Emergenetics_Alvin Peh

Alvin Peh, Manager, Associate Engagement, Emergenetics International – Asia Pacific

Thunderous cheers in a baseball stadium packed with 10,000 strong enthusiastic fans. The crowd goes wild! It is the last inning, the scores are tied, and there is only just one play left that will determine a winner. Eyes begin to shift their focus to three important people on the field: the pitcher, the batter, and of course, the catcher.

 

Imagine you are the catcher now, crouching behind the home plate, gauging the batter’s condition and making the final decision to use the pitcher’s best pitch to win this game – a straight fastball. You give the signal to the pitcher, the pitcher acknowledges it, and slowly begins to rotate his hips, then his shoulders, before fluidly extending his arm to throw a fastball. Standard procedure.

 

But in that split second, you notice a slight change in his usual flow and the ball slips out of the pitcher’s hand; the trajectory of the ball instantly changes and curves away from the intended path. You have little idea where the ball will now land.

 

You have less than a millisecond to decide on your next step.

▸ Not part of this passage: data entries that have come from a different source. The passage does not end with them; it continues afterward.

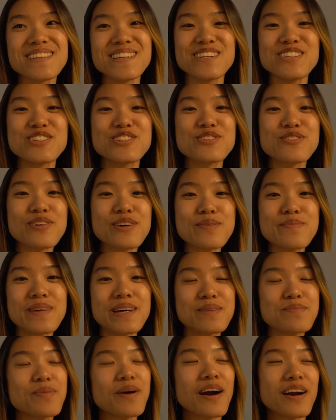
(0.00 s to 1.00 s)

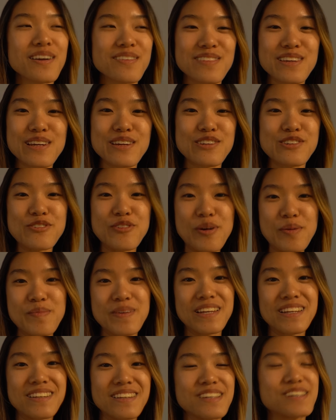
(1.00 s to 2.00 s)
enjoyment, part of the
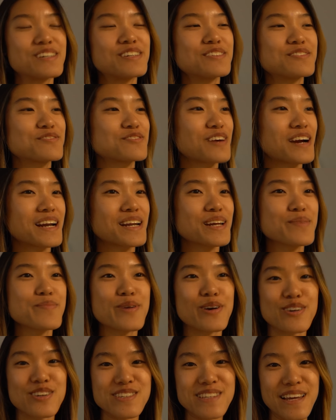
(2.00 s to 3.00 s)
enjoyment of riding a
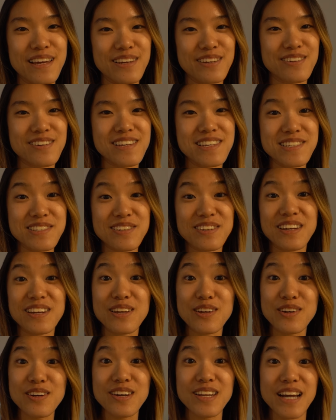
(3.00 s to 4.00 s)
motorcycle is
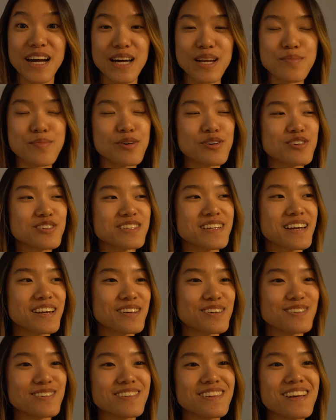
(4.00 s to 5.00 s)
looking good on a
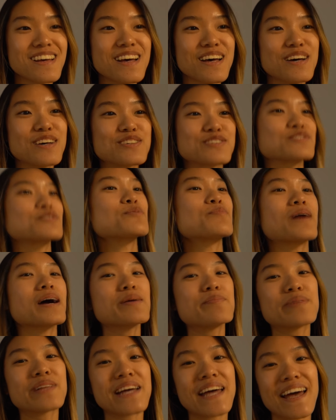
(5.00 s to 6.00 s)
motorcycle. So my
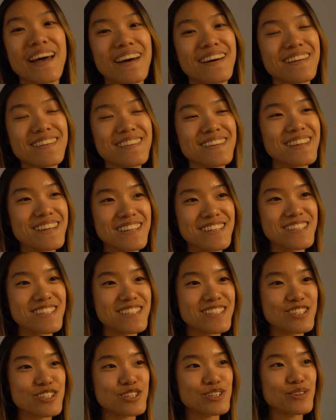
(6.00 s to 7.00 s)
plan
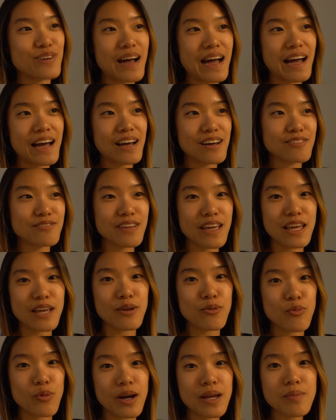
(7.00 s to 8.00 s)
is to have
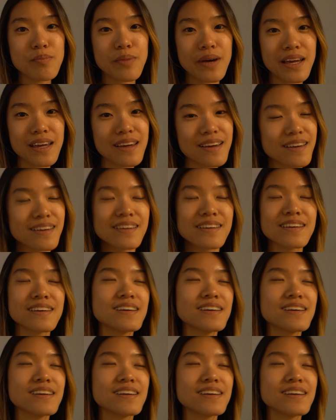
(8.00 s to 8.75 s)
a white bike,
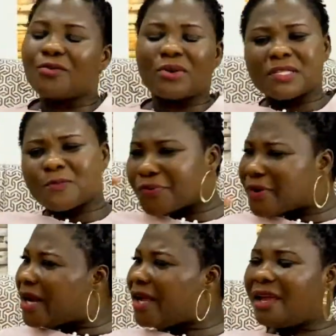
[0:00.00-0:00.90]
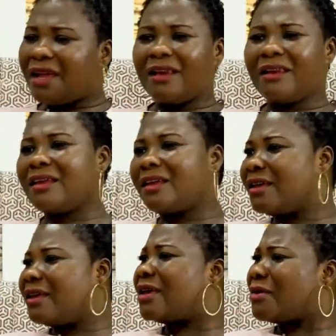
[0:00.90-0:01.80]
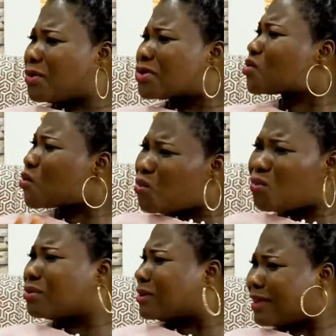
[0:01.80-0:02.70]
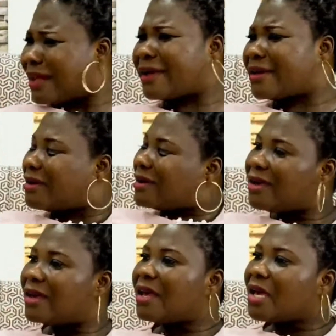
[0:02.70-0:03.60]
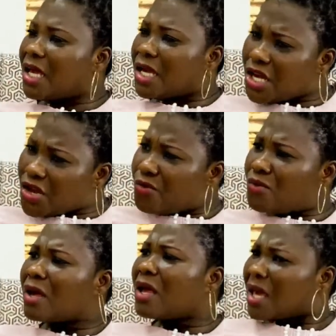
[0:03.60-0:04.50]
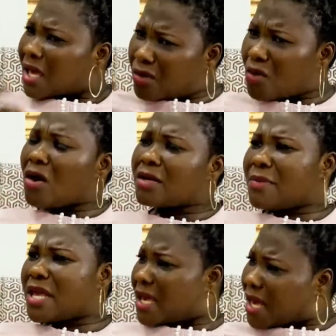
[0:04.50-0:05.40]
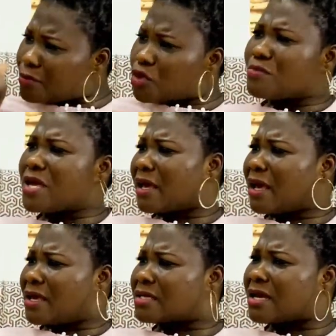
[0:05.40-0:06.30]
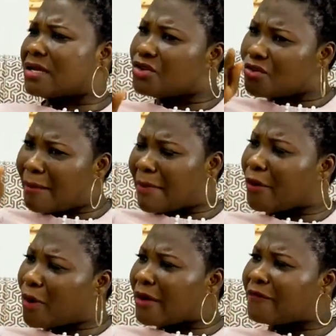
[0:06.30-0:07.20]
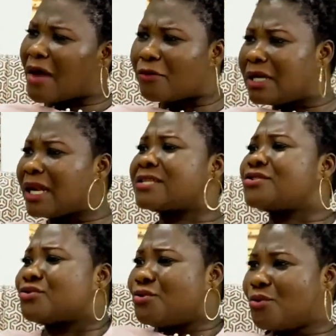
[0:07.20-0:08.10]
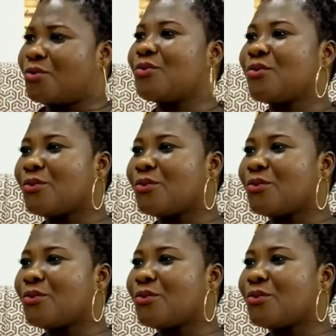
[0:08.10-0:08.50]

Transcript: He was praying. He was cool. Like, he knew. He called me. He came to me again and said, you are my wife. I won't let you go.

What will you do?

 

Although this question may create the impression that you have many choices available, the truth is that there’s only one single choice to make.

 

Putting yourself back into the shoes of the catcher, you will logically, without a doubt, shift your current hand’s position to accommodate to where the ball will likely be spinning towards, and catch the winning pitch.

 

This may seem like an easy thing to do, but for many baseball games and baseball catchers, the reality is far from it. Many teams get defeated just by a change of conditions.

 

Indeed, how comfortable or how willing would one be to make that change, especially if the consequences are huge?

 

If you feel an internal sense of resistance in shifting your current position to catch the ball, you likely belong to the First-Third of the Flexibility spectrum or the “Focused End”, where you generally prefer a defined situation and keep to a decision once it has been made.

 

On the opposite end of the spectrum, if you feel totally comfortable with the last minute change, you likely belong to the Third-Third Flexibility spectrum or the “Accommodating End” where you are usually open to changes, new suggestions and feel comfortable even in an ambiguous situation where no decision is made.

 

Of course, there is one more group where either end works, depending on the context or situation one is in. Here, you likely belong to the Second-Third of the Flexibility spectrum or the “It-depends” group.

 

Regardless of which part of the spectrum you belong to, you will have to bear the consequences when you make the choice.

 

We often seek for the perfect answer but as we will gradually come to realise, there isn’t one. The decision we make depends on how ready we are to pay the price that comes with it.

 

How can we best prepare ourselves to help us be ready to catch life’s “curveball” then?

 

1. Be conscious of your own preferences

Be it First-Third, Second-Third or Third-Third on the Flexibility spectrum, recognise it and be aware of it when you are making your decisions. Ask yourself how it makes you feel when having to decide.

 

2. Be a master of your preferences and stretch it every day!

Stretch your preferences often so that it will be your ally when you need it most. Allowing yourself to flex your behaviours consistently can help prepare you when a need arises or when the unexpected occurs. Imagine it like a rubber band or a motor track that needs oiling. The more often you do it, the less energy you need to get the engine running.

 

3. Be open to changes

Keep an open mind. Recognise and acknowledge the emotions that come along with it. Learn to let it go. Change is happening every day, let it be your new constant. Sometimes, you need to be firm and focused. At other times, change is needed. Be open that circumstances may not always be in your favour, or that others exhibit different appetites of change than you do. Be open.

As like in baseball, life has its many curveballs. How will you now respond to changes?